- [REQUIREMENT] When you return the material, keep every line exactly as it is and omit the pictures.

- [TASK INPUT]
■ ■ ■ ■

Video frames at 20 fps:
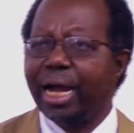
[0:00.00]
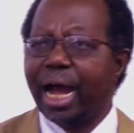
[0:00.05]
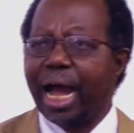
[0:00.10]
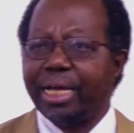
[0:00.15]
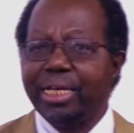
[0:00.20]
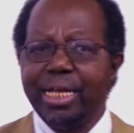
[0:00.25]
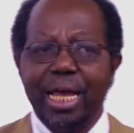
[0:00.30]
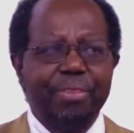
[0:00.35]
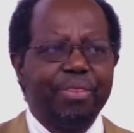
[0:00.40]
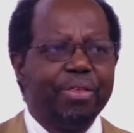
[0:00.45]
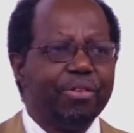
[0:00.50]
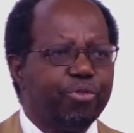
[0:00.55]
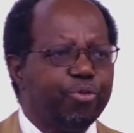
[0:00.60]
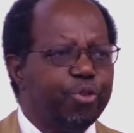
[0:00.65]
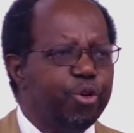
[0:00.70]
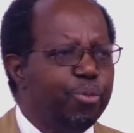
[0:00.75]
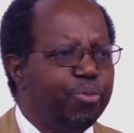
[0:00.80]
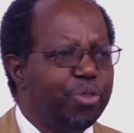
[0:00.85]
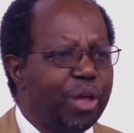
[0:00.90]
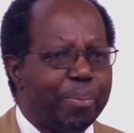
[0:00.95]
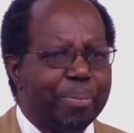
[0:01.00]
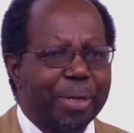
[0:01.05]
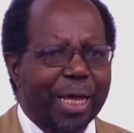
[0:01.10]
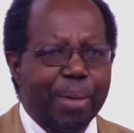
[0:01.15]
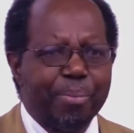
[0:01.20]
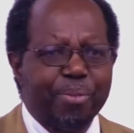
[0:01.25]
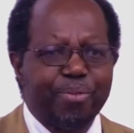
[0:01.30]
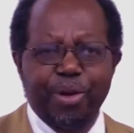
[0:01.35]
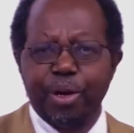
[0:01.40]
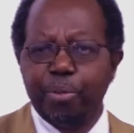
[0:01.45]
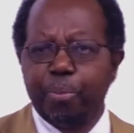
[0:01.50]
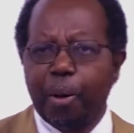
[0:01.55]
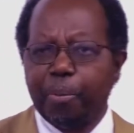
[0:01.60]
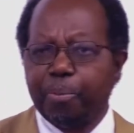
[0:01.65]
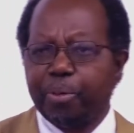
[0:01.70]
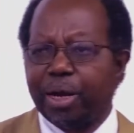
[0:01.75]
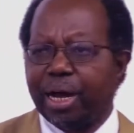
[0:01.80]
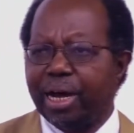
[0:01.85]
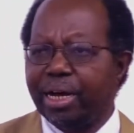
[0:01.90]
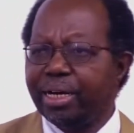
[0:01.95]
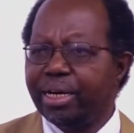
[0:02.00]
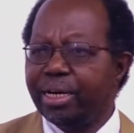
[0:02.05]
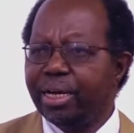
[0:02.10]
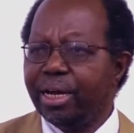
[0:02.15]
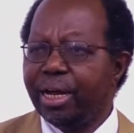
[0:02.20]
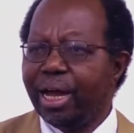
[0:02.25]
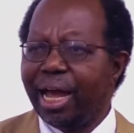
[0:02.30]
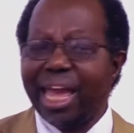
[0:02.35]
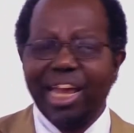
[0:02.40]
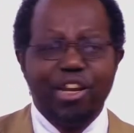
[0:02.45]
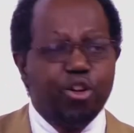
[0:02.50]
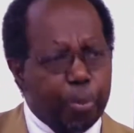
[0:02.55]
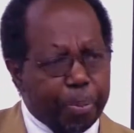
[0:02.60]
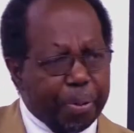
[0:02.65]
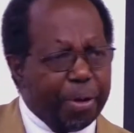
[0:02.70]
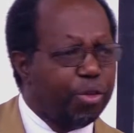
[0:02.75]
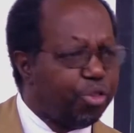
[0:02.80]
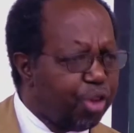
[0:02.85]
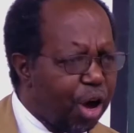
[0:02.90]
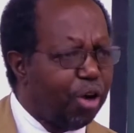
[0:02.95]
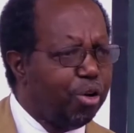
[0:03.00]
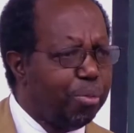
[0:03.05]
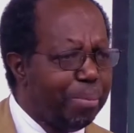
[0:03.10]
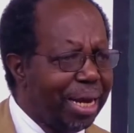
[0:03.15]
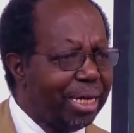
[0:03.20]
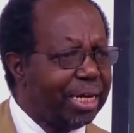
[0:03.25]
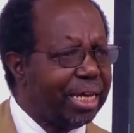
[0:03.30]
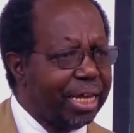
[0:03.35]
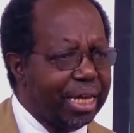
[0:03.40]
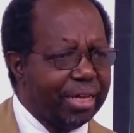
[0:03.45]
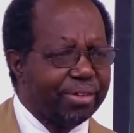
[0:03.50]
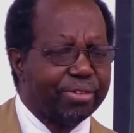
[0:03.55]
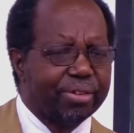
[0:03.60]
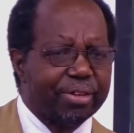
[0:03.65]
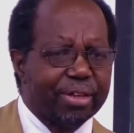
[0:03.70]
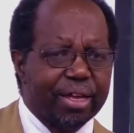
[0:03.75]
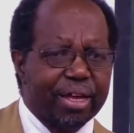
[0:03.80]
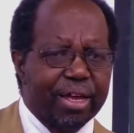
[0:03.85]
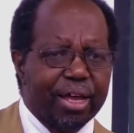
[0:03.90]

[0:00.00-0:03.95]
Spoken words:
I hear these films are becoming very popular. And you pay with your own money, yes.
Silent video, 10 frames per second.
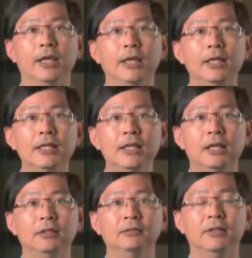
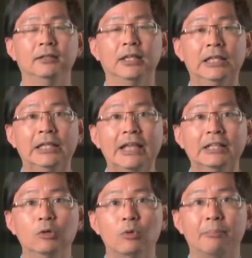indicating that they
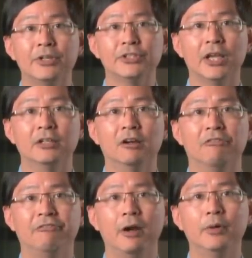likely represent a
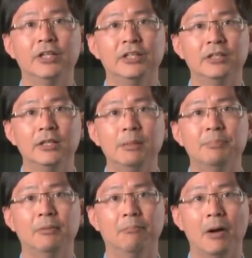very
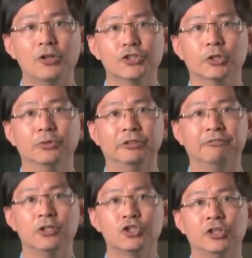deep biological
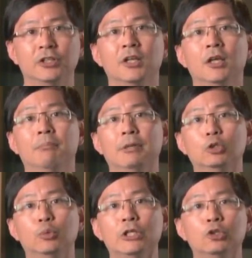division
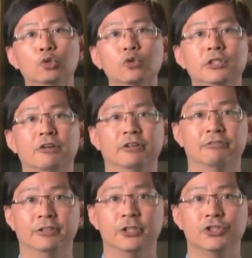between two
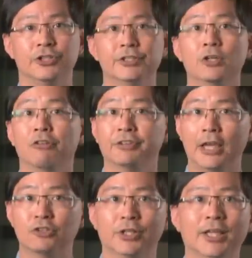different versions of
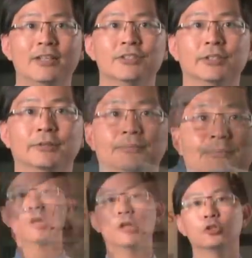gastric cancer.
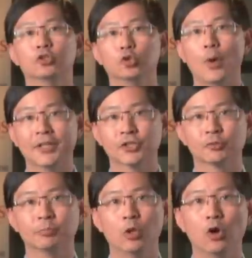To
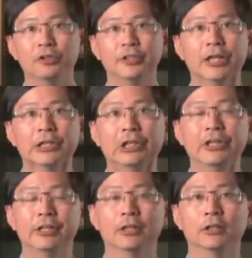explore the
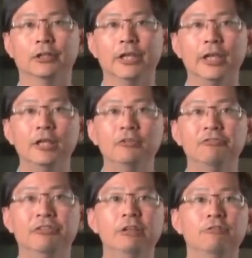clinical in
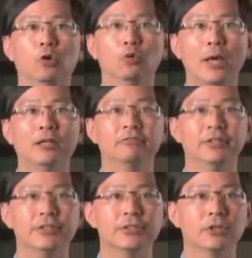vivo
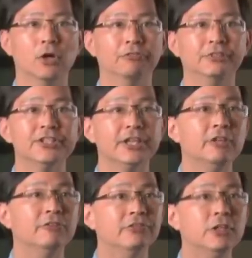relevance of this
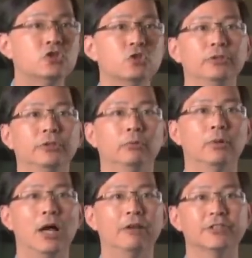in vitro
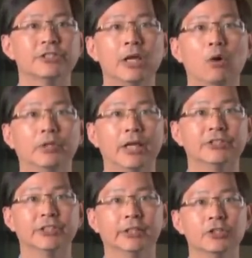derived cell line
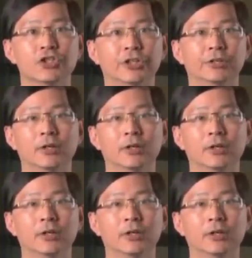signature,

■ ■ ■ ■

- [TASK RESPONSE]
Video frames at 20 fps:
[0:00.00]
[0:00.05]
[0:00.10]
[0:00.15]
[0:00.20]
[0:00.25]
[0:00.30]
[0:00.35]
[0:00.40]
[0:00.45]
[0:00.50]
[0:00.55]
[0:00.60]
[0:00.65]
[0:00.70]
[0:00.75]
[0:00.80]
[0:00.85]
[0:00.90]
[0:00.95]
[0:01.00]
[0:01.05]
[0:01.10]
[0:01.15]
[0:01.20]
[0:01.25]
[0:01.30]
[0:01.35]
[0:01.40]
[0:01.45]
[0:01.50]
[0:01.55]
[0:01.60]
[0:01.65]
[0:01.70]
[0:01.75]
[0:01.80]
[0:01.85]
[0:01.90]
[0:01.95]
[0:02.00]
[0:02.05]
[0:02.10]
[0:02.15]
[0:02.20]
[0:02.25]
[0:02.30]
[0:02.35]
[0:02.40]
[0:02.45]
[0:02.50]
[0:02.55]
[0:02.60]
[0:02.65]
[0:02.70]
[0:02.75]
[0:02.80]
[0:02.85]
[0:02.90]
[0:02.95]
[0:03.00]
[0:03.05]
[0:03.10]
[0:03.15]
[0:03.20]
[0:03.25]
[0:03.30]
[0:03.35]
[0:03.40]
[0:03.45]
[0:03.50]
[0:03.55]
[0:03.60]
[0:03.65]
[0:03.70]
[0:03.75]
[0:03.80]
[0:03.85]
[0:03.90]

[0:00.00-0:03.95]
Spoken words:
I hear these films are becoming very popular. And you pay with your own money, yes.
Silent video, 10 frames per second.
indicating that they
likely represent a
very
deep biological
division
between two
different versions of
gastric cancer.
To
explore the
clinical in
vivo
relevance of this
in vitro
derived cell line
signature,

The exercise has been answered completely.